Work required: Restate, word for word, the lines from the opening line of the data through the line containing "(3.00 s to 3.70 s)", both included, and nothing else.

Start of Material for this task

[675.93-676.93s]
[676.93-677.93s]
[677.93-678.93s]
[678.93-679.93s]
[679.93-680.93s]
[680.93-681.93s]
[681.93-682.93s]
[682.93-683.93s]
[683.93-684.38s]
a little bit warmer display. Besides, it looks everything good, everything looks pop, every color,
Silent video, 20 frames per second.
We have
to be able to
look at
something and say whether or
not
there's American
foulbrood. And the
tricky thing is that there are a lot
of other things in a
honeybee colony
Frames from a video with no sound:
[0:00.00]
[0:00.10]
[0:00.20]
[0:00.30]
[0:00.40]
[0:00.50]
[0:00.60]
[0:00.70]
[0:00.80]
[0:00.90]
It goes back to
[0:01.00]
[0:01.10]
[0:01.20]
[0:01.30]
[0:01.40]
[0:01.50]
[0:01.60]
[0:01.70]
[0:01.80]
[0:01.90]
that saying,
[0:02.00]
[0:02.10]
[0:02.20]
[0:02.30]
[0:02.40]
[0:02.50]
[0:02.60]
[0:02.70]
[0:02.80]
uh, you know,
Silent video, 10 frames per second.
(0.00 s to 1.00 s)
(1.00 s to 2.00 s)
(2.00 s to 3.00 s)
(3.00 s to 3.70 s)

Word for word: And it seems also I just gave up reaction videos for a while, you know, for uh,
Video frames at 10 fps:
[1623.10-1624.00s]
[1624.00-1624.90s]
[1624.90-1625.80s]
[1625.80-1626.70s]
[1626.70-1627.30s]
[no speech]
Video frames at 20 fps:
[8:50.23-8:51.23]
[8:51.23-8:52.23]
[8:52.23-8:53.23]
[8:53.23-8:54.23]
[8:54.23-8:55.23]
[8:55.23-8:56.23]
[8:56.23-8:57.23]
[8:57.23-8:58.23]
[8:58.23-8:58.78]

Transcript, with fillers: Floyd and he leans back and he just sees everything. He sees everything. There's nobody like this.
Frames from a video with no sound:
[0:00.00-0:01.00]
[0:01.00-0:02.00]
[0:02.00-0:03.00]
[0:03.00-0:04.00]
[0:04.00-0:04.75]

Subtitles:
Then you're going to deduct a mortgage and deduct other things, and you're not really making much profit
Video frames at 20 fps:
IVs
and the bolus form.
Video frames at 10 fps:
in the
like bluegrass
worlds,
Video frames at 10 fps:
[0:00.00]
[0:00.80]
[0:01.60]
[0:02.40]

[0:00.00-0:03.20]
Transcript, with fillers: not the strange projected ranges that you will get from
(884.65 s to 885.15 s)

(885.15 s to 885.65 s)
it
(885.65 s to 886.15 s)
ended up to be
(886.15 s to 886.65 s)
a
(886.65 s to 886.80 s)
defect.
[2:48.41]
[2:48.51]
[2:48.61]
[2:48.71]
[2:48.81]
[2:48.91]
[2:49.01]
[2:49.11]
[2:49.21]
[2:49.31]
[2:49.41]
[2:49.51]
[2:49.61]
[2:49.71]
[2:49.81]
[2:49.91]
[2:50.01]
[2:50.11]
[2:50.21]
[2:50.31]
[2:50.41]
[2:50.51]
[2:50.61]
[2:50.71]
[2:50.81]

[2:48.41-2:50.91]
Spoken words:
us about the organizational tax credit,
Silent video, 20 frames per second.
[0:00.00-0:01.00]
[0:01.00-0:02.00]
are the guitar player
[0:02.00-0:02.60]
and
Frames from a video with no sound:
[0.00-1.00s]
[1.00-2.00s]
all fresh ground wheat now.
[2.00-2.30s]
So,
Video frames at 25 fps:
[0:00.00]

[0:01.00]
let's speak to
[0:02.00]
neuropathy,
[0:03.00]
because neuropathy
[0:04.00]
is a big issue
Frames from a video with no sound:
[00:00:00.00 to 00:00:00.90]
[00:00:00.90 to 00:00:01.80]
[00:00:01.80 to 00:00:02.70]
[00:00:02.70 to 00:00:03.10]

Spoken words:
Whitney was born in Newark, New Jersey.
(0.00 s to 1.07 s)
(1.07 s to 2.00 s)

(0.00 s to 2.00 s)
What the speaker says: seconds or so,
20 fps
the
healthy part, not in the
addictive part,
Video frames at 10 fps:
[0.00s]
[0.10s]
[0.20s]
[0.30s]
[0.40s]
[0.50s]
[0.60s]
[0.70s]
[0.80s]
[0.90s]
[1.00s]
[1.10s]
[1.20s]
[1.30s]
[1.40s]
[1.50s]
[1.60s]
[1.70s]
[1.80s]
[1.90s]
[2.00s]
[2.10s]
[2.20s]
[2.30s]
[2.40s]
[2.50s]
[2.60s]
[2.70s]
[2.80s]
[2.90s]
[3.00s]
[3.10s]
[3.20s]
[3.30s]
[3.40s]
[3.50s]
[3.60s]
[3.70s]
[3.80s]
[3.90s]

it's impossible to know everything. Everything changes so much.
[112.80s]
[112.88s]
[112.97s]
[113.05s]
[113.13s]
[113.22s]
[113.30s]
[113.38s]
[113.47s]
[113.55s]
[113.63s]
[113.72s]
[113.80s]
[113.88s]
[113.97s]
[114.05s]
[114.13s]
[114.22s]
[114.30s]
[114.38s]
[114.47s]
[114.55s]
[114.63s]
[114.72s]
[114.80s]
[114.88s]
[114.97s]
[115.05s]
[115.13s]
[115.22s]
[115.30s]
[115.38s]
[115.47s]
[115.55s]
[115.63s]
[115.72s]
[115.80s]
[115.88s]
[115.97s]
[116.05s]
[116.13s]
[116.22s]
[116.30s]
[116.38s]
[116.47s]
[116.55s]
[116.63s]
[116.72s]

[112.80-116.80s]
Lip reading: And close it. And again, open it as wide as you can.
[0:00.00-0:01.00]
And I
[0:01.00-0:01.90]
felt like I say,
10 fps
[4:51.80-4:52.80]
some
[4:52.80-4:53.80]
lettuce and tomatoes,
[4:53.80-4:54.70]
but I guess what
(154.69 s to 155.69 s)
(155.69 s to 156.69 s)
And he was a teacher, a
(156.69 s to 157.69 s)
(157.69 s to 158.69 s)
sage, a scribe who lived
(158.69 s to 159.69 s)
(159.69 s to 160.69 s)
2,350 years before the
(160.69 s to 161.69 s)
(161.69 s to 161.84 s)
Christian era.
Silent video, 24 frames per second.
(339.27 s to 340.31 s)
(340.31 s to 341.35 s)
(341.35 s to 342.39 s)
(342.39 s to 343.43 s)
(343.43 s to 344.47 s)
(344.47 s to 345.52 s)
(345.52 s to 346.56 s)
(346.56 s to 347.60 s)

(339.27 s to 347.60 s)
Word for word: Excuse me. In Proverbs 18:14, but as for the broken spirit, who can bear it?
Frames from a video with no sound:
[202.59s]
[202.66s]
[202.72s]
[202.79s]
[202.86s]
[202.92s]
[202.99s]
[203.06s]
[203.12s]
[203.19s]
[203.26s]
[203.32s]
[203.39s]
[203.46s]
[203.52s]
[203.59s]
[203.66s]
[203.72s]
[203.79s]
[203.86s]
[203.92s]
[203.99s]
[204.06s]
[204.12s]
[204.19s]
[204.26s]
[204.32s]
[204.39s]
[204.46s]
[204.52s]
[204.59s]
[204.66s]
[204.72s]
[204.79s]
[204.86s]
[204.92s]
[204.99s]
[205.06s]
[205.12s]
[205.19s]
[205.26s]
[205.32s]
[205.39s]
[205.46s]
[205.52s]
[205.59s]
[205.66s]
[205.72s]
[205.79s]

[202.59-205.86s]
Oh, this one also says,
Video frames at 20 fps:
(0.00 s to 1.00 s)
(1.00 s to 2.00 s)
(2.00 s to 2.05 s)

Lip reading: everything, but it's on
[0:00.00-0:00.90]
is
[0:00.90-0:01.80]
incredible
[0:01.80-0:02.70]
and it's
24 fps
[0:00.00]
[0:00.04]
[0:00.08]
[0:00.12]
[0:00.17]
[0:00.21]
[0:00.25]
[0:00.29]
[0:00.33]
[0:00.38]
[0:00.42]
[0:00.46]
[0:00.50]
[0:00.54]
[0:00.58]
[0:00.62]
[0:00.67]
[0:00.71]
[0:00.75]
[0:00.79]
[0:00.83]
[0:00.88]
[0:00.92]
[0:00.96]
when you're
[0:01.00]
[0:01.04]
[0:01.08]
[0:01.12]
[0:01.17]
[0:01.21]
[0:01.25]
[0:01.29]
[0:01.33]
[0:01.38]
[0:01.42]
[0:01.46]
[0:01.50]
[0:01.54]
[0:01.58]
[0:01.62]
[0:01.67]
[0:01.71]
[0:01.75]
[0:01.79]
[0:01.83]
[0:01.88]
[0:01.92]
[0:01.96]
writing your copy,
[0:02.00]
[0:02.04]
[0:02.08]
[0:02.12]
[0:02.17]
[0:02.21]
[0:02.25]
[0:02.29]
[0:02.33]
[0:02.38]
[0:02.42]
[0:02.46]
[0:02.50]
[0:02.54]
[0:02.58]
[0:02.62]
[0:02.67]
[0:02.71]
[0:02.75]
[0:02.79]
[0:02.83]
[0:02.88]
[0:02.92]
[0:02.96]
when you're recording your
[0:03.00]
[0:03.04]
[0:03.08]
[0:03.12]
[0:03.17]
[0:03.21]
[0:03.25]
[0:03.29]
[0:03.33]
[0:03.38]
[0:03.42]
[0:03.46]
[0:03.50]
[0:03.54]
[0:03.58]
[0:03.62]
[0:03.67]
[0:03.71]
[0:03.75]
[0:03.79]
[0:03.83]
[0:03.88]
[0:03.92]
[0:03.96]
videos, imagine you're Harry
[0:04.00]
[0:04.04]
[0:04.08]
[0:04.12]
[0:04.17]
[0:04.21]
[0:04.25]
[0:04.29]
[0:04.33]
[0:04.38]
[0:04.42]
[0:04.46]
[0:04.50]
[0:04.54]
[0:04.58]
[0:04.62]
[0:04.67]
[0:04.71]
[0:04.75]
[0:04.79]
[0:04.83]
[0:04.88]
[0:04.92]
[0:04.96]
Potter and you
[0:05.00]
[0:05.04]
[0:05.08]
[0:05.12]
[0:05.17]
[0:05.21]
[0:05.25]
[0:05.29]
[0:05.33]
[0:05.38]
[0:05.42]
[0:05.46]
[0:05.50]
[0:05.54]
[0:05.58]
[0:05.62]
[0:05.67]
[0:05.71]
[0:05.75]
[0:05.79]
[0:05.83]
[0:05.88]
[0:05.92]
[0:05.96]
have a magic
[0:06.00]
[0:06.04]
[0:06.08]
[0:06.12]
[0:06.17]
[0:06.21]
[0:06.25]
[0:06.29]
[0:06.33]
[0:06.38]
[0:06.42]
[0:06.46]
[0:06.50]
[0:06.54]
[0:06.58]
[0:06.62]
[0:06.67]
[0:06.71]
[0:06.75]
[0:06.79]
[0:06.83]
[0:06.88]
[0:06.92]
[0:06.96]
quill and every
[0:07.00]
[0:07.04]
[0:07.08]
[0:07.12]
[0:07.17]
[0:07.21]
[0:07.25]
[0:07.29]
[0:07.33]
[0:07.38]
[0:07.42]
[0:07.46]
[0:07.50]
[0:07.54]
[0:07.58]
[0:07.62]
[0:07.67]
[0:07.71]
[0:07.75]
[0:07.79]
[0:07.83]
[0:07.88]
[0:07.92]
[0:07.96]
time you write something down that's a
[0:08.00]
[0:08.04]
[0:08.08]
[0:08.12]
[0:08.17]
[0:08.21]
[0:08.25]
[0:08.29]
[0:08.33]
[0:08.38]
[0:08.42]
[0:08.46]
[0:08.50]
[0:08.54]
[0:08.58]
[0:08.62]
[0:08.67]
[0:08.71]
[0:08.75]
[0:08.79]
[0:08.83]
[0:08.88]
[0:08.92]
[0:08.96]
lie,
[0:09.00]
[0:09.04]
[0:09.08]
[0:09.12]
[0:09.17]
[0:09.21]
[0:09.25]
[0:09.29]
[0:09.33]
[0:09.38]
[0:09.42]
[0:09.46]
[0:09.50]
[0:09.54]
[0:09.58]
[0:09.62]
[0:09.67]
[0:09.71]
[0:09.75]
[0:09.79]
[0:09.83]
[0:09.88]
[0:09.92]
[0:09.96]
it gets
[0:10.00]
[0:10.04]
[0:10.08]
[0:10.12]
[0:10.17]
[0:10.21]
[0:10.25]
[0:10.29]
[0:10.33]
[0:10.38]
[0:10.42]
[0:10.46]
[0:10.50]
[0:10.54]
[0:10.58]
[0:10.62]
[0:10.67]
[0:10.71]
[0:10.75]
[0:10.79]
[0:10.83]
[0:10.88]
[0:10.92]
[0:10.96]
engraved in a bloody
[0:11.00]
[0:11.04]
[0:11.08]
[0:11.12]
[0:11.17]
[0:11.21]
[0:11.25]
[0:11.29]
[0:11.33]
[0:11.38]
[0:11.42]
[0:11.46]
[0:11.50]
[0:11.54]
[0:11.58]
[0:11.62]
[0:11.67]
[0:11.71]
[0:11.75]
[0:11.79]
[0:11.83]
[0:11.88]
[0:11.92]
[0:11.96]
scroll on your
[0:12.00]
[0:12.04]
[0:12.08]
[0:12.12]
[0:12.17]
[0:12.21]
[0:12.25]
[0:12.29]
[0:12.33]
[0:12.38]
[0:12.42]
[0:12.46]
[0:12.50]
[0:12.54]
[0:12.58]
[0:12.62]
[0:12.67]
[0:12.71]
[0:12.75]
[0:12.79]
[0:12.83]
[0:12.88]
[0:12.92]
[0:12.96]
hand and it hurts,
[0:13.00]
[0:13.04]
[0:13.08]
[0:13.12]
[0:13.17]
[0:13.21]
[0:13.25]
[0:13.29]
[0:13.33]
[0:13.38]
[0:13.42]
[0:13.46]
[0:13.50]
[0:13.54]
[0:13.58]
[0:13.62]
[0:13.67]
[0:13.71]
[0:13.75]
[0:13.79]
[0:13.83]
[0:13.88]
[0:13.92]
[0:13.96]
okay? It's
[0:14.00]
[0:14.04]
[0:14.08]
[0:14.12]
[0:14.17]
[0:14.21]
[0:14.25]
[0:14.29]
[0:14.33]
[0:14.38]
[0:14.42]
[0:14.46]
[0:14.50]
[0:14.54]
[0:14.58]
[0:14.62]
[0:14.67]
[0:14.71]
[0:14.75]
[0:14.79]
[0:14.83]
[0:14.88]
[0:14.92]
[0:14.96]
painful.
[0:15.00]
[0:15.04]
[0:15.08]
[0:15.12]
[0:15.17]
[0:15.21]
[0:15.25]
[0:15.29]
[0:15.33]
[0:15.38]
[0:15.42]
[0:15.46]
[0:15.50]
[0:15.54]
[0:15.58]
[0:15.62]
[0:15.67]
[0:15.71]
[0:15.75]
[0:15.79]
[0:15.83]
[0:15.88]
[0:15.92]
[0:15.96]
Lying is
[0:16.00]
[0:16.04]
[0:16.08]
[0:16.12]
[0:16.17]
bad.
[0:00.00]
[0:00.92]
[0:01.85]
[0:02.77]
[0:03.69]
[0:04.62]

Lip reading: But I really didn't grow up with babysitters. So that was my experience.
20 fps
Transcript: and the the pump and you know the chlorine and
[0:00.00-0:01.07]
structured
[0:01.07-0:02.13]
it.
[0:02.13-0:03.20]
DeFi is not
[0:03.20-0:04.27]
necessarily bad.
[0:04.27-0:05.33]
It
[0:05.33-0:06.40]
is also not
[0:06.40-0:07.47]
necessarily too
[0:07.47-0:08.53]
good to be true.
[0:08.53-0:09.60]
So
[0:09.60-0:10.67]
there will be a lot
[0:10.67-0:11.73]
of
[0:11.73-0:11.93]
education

End of Material for this task

Answer box:
[675.93-676.93s]
[676.93-677.93s]
[677.93-678.93s]
[678.93-679.93s]
[679.93-680.93s]
[680.93-681.93s]
[681.93-682.93s]
[682.93-683.93s]
[683.93-684.38s]
a little bit warmer display. Besides, it looks everything good, everything looks pop, every color,
Silent video, 20 frames per second.
We have
to be able to
look at
something and say whether or
not
there's American
foulbrood. And the
tricky thing is that there are a lot
of other things in a
honeybee colony
Frames from a video with no sound:
[0:00.00]
[0:00.10]
[0:00.20]
[0:00.30]
[0:00.40]
[0:00.50]
[0:00.60]
[0:00.70]
[0:00.80]
[0:00.90]
It goes back to
[0:01.00]
[0:01.10]
[0:01.20]
[0:01.30]
[0:01.40]
[0:01.50]
[0:01.60]
[0:01.70]
[0:01.80]
[0:01.90]
that saying,
[0:02.00]
[0:02.10]
[0:02.20]
[0:02.30]
[0:02.40]
[0:02.50]
[0:02.60]
[0:02.70]
[0:02.80]
uh, you know,
Silent video, 10 frames per second.
(0.00 s to 1.00 s)
(1.00 s to 2.00 s)
(2.00 s to 3.00 s)
(3.00 s to 3.70 s)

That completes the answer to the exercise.